La posture stratégique des États-Unis demeure marquée par l’héritage du 11 septembre 2001. La « guerre contre le terrorisme », tout comme la doctrine de « préemption » américaine, sont, en effet, les conséquences stratégiques de ce traumatisme psychologique. Devant l’échec en Irak, une révision stratégique fondamentale pourrait intervenir. Celle-ci n’est cependant pas vraisemblable tant que George Bush sera au pouvoir.
« A nation at war »
A nation at war
The strategic posture of the United States is still marked by the legacy of 11 September 2001. The ‘War on Terror’, like the US doctrine of pre-emption, is a strategic consequence of this psychological trauma. A fundamental revision of strategy could result from the reverse in Iraq. Yet this does not seem likely while George Bush remains in office.
Alors que le conflit en Irak entre dans sa cinquième année, le mécontentement à l’égard de la politique menée par l’Administration Bush ne cesse d’augmenter. L’Administration républicaine a depuis quelques mois pris acte du désaveu populaire croissant et a entrepris quelques adaptations sur le front intérieur. La démission de Donald Rumsfeld, la relève des généraux en Irak et le decrescendo perceptible du discours officiel sont autant d’ébauches de réponses aux critiques. Les éléments les plus récents — nomination de Robert Gates au Department of Defense, discours sur l’état de l’Union de janvier 2007, annonce de la nouvelle stratégie en Irak — traduisent-ils pour autant une révision stratégique en gestation, ou ne sont-ils que des inflexions tactiques qui ne modifient pas vraiment la stratégie d’ensemble des États-Unis ?
Le choc du 11 septembre 2001
« We are a nation at war » : l’antienne du président Bush résume à elle seule la posture stratégique des États-Unis. L’Amérique se vit en effet comme un pays en guerre depuis les attentats du 11 septembre 2001 et cette vision perdure. Cette date, symbolique de la prise de conscience brutale de la vulnérabilité d’une nation sûre de sa puissance, a profondément modifié sa vision du monde. En effet, la croyance en un « nouvel ordre mondial » dominé par l’hégémonie bienveillante des États-Unis s’effondre en même temps que les tours jumelles du World Trade Center.
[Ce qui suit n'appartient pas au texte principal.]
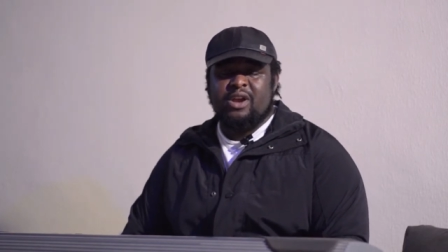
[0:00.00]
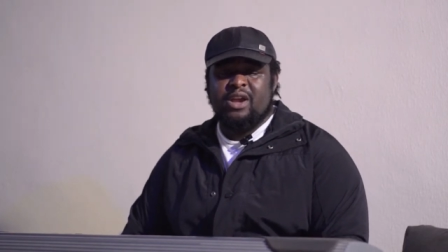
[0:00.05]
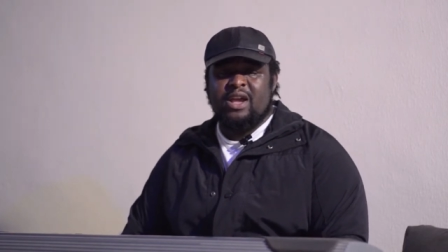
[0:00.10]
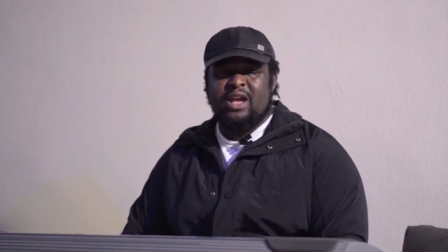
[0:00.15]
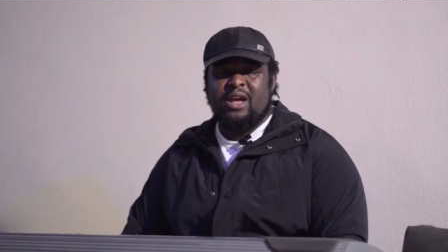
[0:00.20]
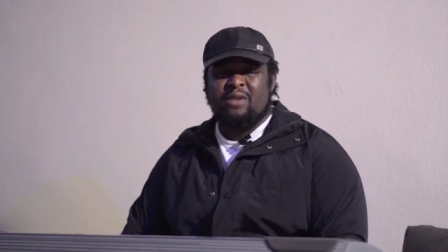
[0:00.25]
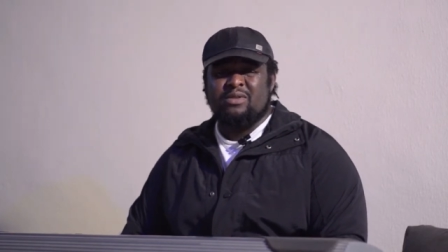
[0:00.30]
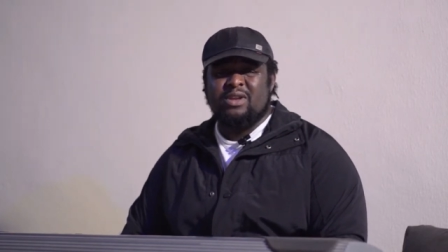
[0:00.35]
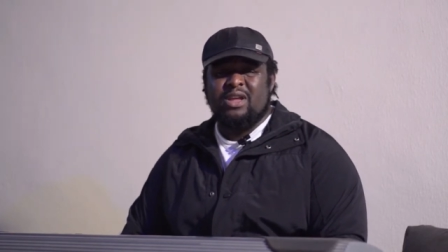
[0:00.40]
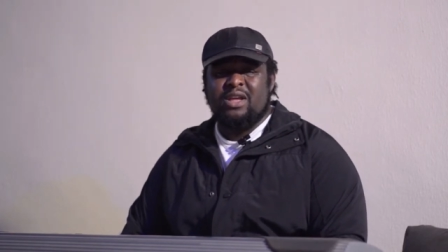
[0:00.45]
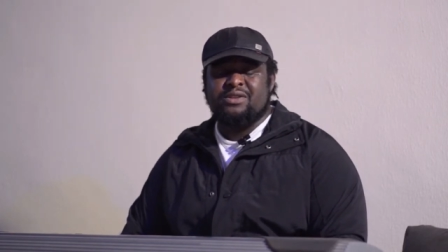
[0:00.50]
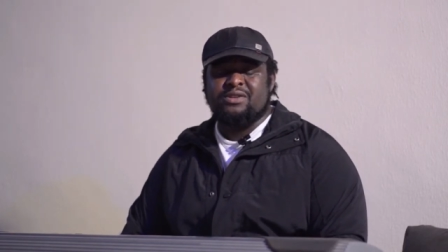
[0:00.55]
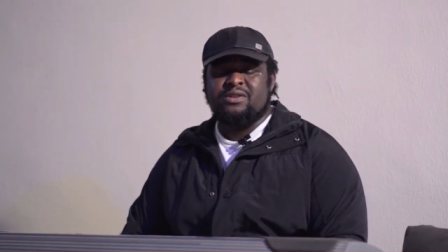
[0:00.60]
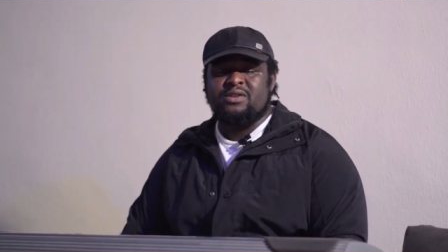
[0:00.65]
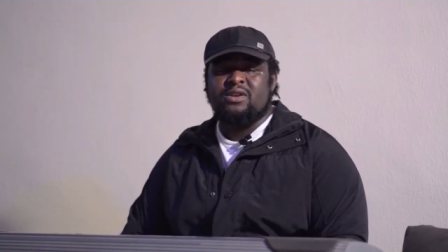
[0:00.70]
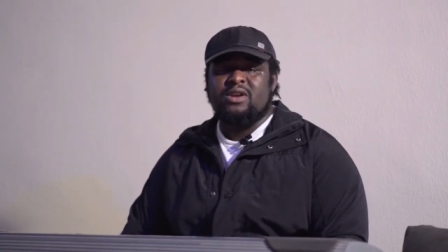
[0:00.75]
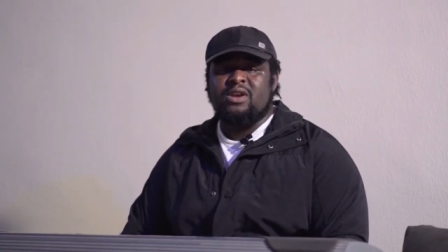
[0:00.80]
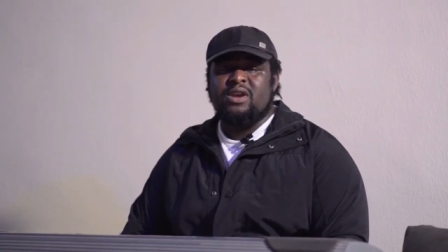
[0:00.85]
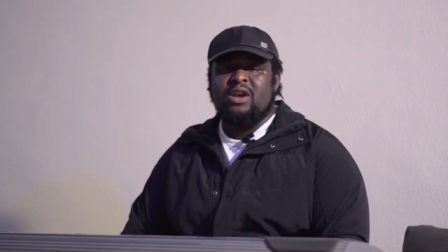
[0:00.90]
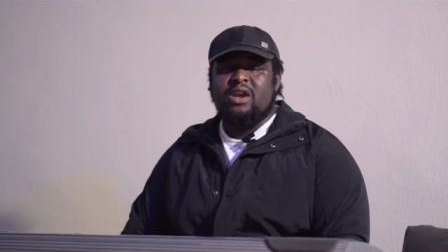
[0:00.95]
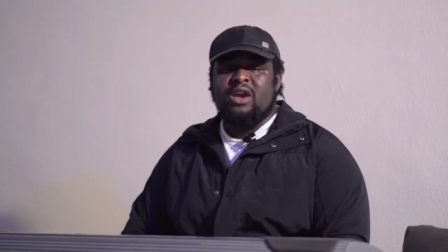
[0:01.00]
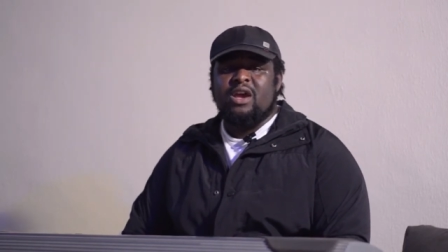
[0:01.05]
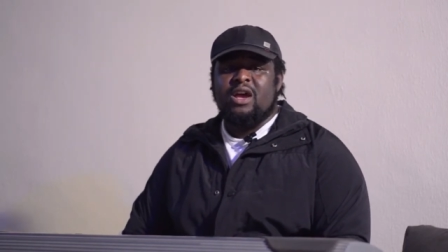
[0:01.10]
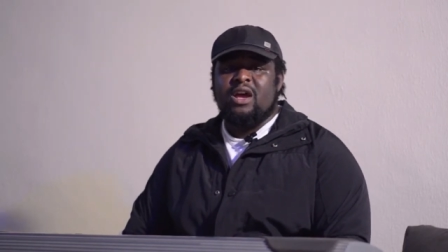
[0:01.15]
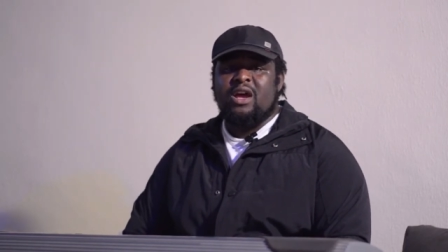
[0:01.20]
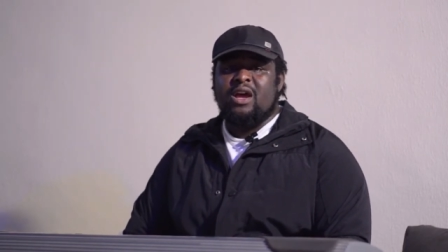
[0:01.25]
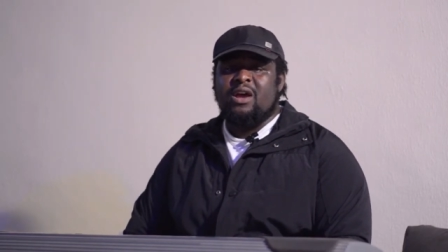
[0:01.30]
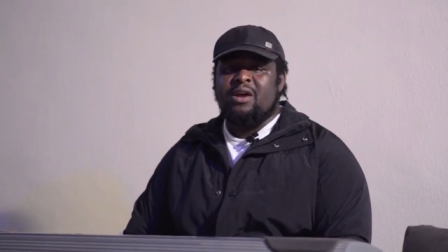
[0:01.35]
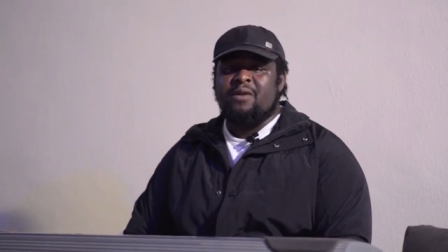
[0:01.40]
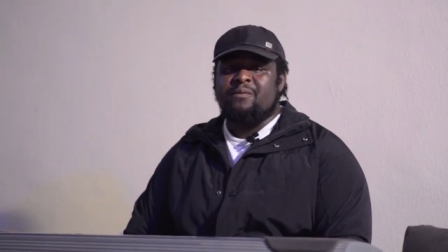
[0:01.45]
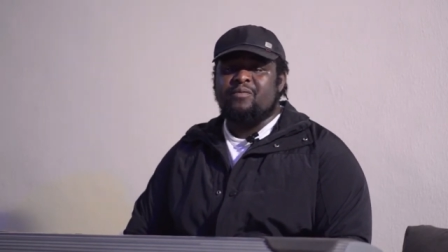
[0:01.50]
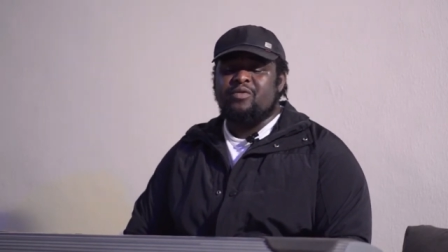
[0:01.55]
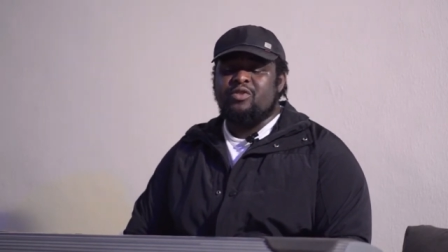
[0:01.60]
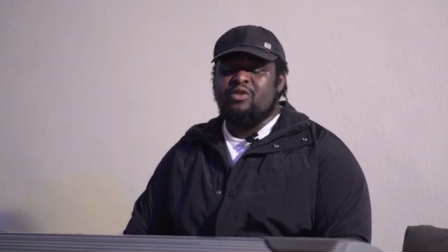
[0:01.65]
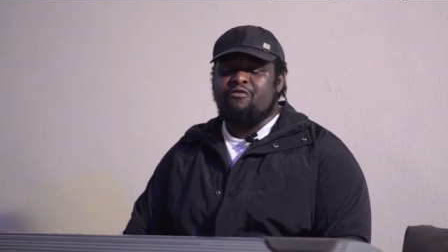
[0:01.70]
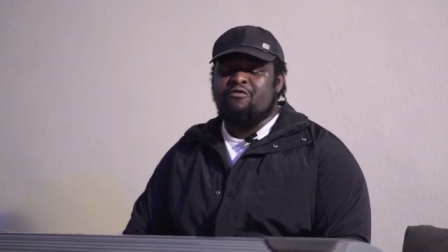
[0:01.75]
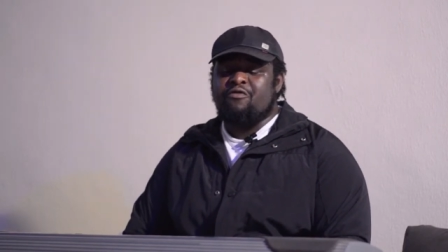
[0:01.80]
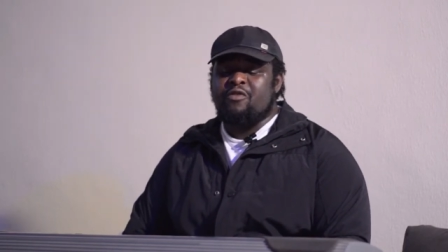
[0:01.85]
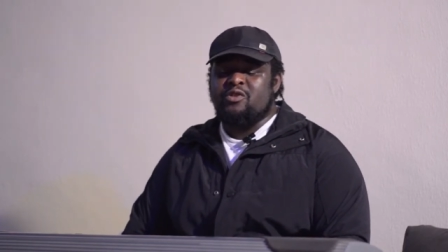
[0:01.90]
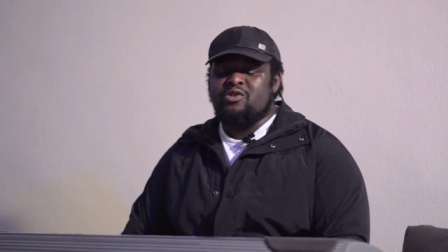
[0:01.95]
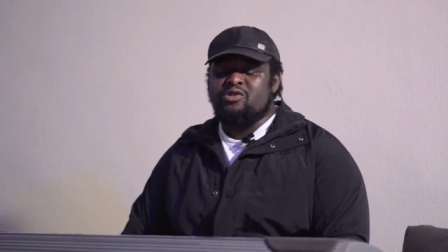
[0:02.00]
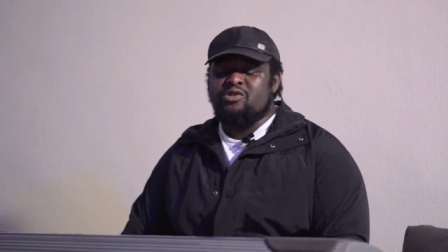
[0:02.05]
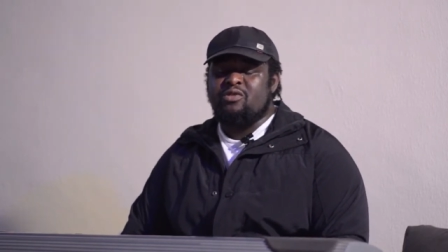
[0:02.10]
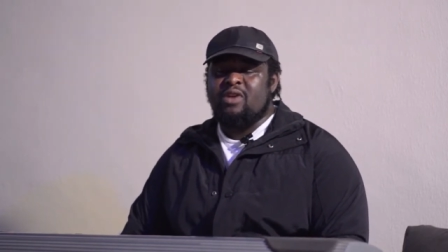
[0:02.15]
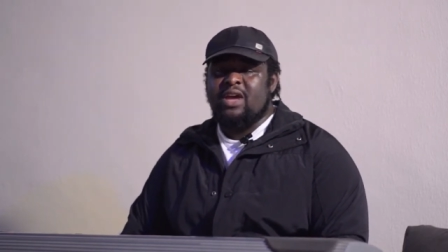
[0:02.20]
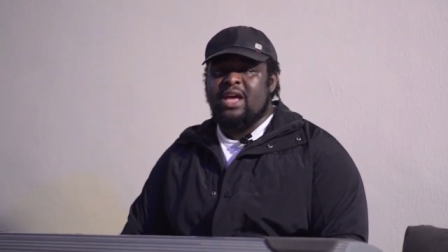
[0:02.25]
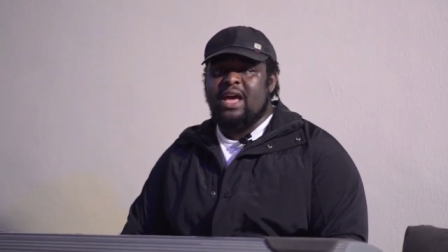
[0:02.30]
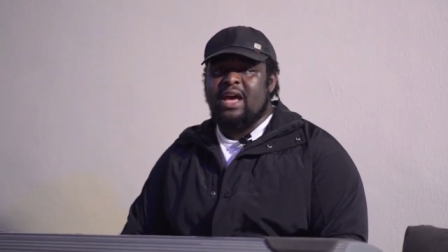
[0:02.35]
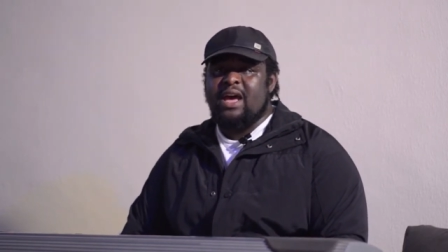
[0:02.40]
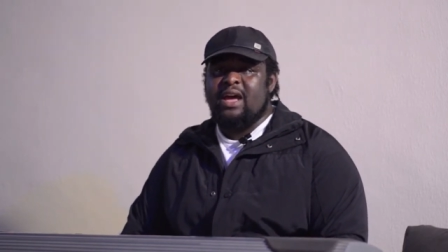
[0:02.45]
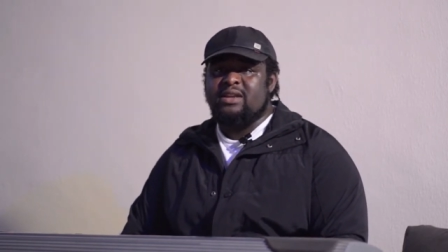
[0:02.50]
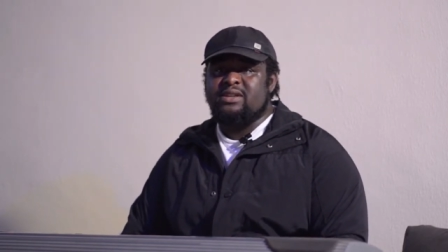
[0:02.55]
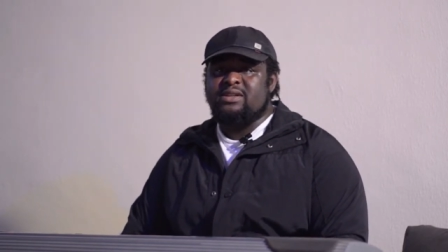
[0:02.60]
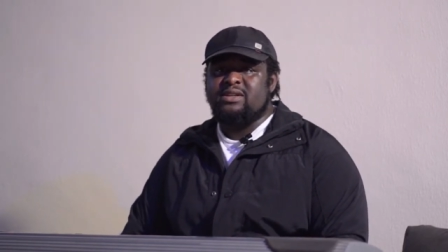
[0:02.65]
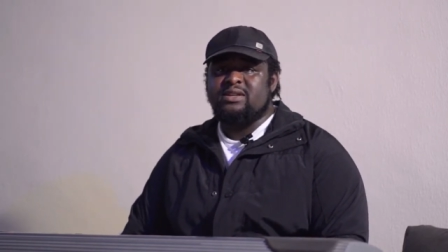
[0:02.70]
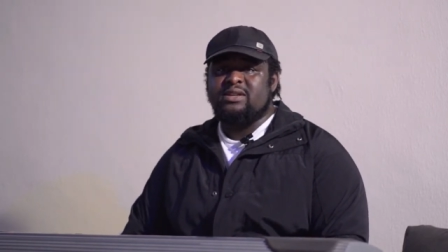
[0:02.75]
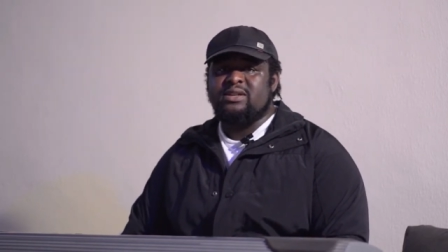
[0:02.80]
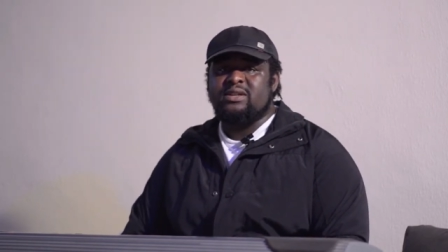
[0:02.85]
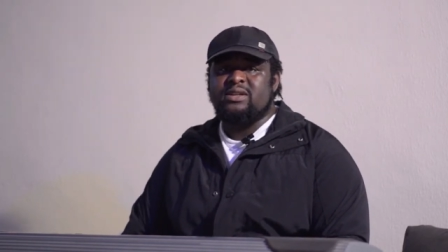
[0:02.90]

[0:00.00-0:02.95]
account later. The photo had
Traumatisme psychologique autant que stratégique, ces attentats révèlent en effet un monde dont les menaces sont connues et ont presque toutes été imaginées, mais que le confort de la décennie précédente a simplement conduit à ne pas prendre en compte. Ils entraînent, en outre, une mutation durable de la façon dont les États-Unis perçoivent leur puissance dans un monde devenu étranger et dangereux. Ils mettent aussi fin à la vision d’une Amérique sanctuarisée. Menace principale qu’il faut combattre et contre laquelle il faut se prémunir. Le terrorisme est désormais l’ennemi ontologique des États-Unis ; et la « guerre contre le terrorisme » est vécue comme un conflit existentiel (Long War) que les Américains ne peuvent se permettre de perdre (1). Le pays a besoin d’un ennemi et ce dernier doit subir tout le poids de la puissance américaine : c’est l’opération Enduring Freedom en Afghanistan.
Par ailleurs, le 11 septembre 2001 ouvre le champ des possibles stratégiques. Comme l’affirme avec cynisme Donald Rumsfeld après les attentats : « Tout comme la Seconde Guerre mondiale, le 11 septembre crée des opportunités pour refaçonner le monde ». La Global War on Terrorism (Gwot) devient dès lors l’orientation stratégique majeure qui constitue le « défi de toute une génération » (2), tout en créant les conditions susceptibles de pérenniser la supériorité américaine. Selon la lecture américaine des enjeux et des menaces, seule l’hégémonie stratégique des États-Unis est en effet capable de garantir la sécurité nationale. Le maintien du leadership, corollaire indispensable de l’hégémonie, est au centre des préoccupations de l’Administration, magnifié par l’hubris d’une nation meurtrie et désireuse d’accomplir seule son devoir de vengeance. Dès octobre 2001 et l’intervention en Afghanistan, Washington va ainsi veiller à conserver la mainmise sur la gestion de la lutte contre le terrorisme à l’échelle mondiale. De manière générale, le 11 septembre a ouvert la possibilité pour les États-Unis de redéfinir les modalités mêmes de leur puissance au sein d’un ordre mondial définitivement sorti du cadre référentiel de la guerre froide.